▸ What to produce
Write out each record below, word for word.

(Supplied entries)

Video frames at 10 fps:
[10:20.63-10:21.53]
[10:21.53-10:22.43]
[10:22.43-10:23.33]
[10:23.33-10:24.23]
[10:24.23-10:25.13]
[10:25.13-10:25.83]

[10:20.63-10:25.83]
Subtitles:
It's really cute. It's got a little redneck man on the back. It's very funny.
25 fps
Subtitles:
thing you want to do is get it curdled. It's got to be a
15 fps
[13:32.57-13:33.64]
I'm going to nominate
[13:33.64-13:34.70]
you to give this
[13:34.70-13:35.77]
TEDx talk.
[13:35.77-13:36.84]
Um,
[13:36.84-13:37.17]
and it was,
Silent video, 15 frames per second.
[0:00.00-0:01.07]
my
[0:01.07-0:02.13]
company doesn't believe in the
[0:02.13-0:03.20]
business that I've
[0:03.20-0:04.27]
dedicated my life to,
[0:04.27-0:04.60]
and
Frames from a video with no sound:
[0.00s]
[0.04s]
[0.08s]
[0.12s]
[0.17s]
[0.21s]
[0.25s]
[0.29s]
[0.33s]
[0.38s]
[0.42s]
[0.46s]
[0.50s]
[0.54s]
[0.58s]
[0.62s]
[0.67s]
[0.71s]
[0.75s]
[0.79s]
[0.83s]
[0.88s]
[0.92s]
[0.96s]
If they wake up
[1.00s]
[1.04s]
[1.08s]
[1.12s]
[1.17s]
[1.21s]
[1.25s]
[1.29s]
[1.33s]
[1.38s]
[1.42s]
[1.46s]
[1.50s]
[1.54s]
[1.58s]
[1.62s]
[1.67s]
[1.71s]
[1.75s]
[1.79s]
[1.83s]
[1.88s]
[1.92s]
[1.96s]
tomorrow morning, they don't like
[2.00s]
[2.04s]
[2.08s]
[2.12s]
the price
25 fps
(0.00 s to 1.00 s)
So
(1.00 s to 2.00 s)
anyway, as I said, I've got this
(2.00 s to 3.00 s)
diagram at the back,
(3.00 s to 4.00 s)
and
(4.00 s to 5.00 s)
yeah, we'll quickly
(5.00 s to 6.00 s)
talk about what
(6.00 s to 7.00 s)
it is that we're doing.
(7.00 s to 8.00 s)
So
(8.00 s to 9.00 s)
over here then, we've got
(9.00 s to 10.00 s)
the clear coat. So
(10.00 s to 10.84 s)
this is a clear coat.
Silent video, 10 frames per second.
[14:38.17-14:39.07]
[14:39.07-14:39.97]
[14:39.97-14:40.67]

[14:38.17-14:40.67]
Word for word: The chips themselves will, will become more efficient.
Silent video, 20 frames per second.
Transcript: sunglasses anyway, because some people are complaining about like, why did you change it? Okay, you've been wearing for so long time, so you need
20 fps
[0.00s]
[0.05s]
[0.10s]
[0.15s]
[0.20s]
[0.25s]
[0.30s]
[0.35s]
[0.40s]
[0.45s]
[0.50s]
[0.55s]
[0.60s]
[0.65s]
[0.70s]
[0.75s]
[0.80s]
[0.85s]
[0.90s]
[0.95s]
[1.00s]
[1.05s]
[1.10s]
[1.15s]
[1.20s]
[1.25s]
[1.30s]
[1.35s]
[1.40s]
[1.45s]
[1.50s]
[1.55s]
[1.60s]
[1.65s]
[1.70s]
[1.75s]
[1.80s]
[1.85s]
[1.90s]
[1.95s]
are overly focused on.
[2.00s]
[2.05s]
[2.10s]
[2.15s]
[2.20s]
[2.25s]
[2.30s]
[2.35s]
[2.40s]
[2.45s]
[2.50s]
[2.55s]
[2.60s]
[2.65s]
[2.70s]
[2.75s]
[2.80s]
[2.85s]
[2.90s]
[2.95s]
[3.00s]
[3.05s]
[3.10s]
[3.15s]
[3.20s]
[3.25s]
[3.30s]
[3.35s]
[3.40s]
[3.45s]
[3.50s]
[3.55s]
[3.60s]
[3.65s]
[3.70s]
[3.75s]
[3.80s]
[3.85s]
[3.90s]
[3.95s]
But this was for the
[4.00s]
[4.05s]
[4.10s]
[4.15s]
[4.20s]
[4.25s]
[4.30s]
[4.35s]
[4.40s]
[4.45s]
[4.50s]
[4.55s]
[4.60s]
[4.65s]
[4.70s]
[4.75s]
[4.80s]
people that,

(End Supplied entries)

▸ Answer to the exercise
Video frames at 10 fps:
[10:20.63-10:21.53]
[10:21.53-10:22.43]
[10:22.43-10:23.33]
[10:23.33-10:24.23]
[10:24.23-10:25.13]
[10:25.13-10:25.83]

[10:20.63-10:25.83]
Subtitles:
It's really cute. It's got a little redneck man on the back. It's very funny.
25 fps
Subtitles:
thing you want to do is get it curdled. It's got to be a
15 fps
[13:32.57-13:33.64]
I'm going to nominate
[13:33.64-13:34.70]
you to give this
[13:34.70-13:35.77]
TEDx talk.
[13:35.77-13:36.84]
Um,
[13:36.84-13:37.17]
and it was,
Silent video, 15 frames per second.
[0:00.00-0:01.07]
my
[0:01.07-0:02.13]
company doesn't believe in the
[0:02.13-0:03.20]
business that I've
[0:03.20-0:04.27]
dedicated my life to,
[0:04.27-0:04.60]
and
Frames from a video with no sound:
[0.00s]
[0.04s]
[0.08s]
[0.12s]
[0.17s]
[0.21s]
[0.25s]
[0.29s]
[0.33s]
[0.38s]
[0.42s]
[0.46s]
[0.50s]
[0.54s]
[0.58s]
[0.62s]
[0.67s]
[0.71s]
[0.75s]
[0.79s]
[0.83s]
[0.88s]
[0.92s]
[0.96s]
If they wake up
[1.00s]
[1.04s]
[1.08s]
[1.12s]
[1.17s]
[1.21s]
[1.25s]
[1.29s]
[1.33s]
[1.38s]
[1.42s]
[1.46s]
[1.50s]
[1.54s]
[1.58s]
[1.62s]
[1.67s]
[1.71s]
[1.75s]
[1.79s]
[1.83s]
[1.88s]
[1.92s]
[1.96s]
tomorrow morning, they don't like
[2.00s]
[2.04s]
[2.08s]
[2.12s]
the price
25 fps
(0.00 s to 1.00 s)
So
(1.00 s to 2.00 s)
anyway, as I said, I've got this
(2.00 s to 3.00 s)
diagram at the back,
(3.00 s to 4.00 s)
and
(4.00 s to 5.00 s)
yeah, we'll quickly
(5.00 s to 6.00 s)
talk about what
(6.00 s to 7.00 s)
it is that we're doing.
(7.00 s to 8.00 s)
So
(8.00 s to 9.00 s)
over here then, we've got
(9.00 s to 10.00 s)
the clear coat. So
(10.00 s to 10.84 s)
this is a clear coat.
Silent video, 10 frames per second.
[14:38.17-14:39.07]
[14:39.07-14:39.97]
[14:39.97-14:40.67]

[14:38.17-14:40.67]
Word for word: The chips themselves will, will become more efficient.
Silent video, 20 frames per second.
Transcript: sunglasses anyway, because some people are complaining about like, why did you change it? Okay, you've been wearing for so long time, so you need
20 fps
[0.00s]
[0.05s]
[0.10s]
[0.15s]
[0.20s]
[0.25s]
[0.30s]
[0.35s]
[0.40s]
[0.45s]
[0.50s]
[0.55s]
[0.60s]
[0.65s]
[0.70s]
[0.75s]
[0.80s]
[0.85s]
[0.90s]
[0.95s]
[1.00s]
[1.05s]
[1.10s]
[1.15s]
[1.20s]
[1.25s]
[1.30s]
[1.35s]
[1.40s]
[1.45s]
[1.50s]
[1.55s]
[1.60s]
[1.65s]
[1.70s]
[1.75s]
[1.80s]
[1.85s]
[1.90s]
[1.95s]
are overly focused on.
[2.00s]
[2.05s]
[2.10s]
[2.15s]
[2.20s]
[2.25s]
[2.30s]
[2.35s]
[2.40s]
[2.45s]
[2.50s]
[2.55s]
[2.60s]
[2.65s]
[2.70s]
[2.75s]
[2.80s]
[2.85s]
[2.90s]
[2.95s]
[3.00s]
[3.05s]
[3.10s]
[3.15s]
[3.20s]
[3.25s]
[3.30s]
[3.35s]
[3.40s]
[3.45s]
[3.50s]
[3.55s]
[3.60s]
[3.65s]
[3.70s]
[3.75s]
[3.80s]
[3.85s]
[3.90s]
[3.95s]
But this was for the
[4.00s]
[4.05s]
[4.10s]
[4.15s]
[4.20s]
[4.25s]
[4.30s]
[4.35s]
[4.40s]
[4.45s]
[4.50s]
[4.55s]
[4.60s]
[4.65s]
[4.70s]
[4.75s]
[4.80s]
people that,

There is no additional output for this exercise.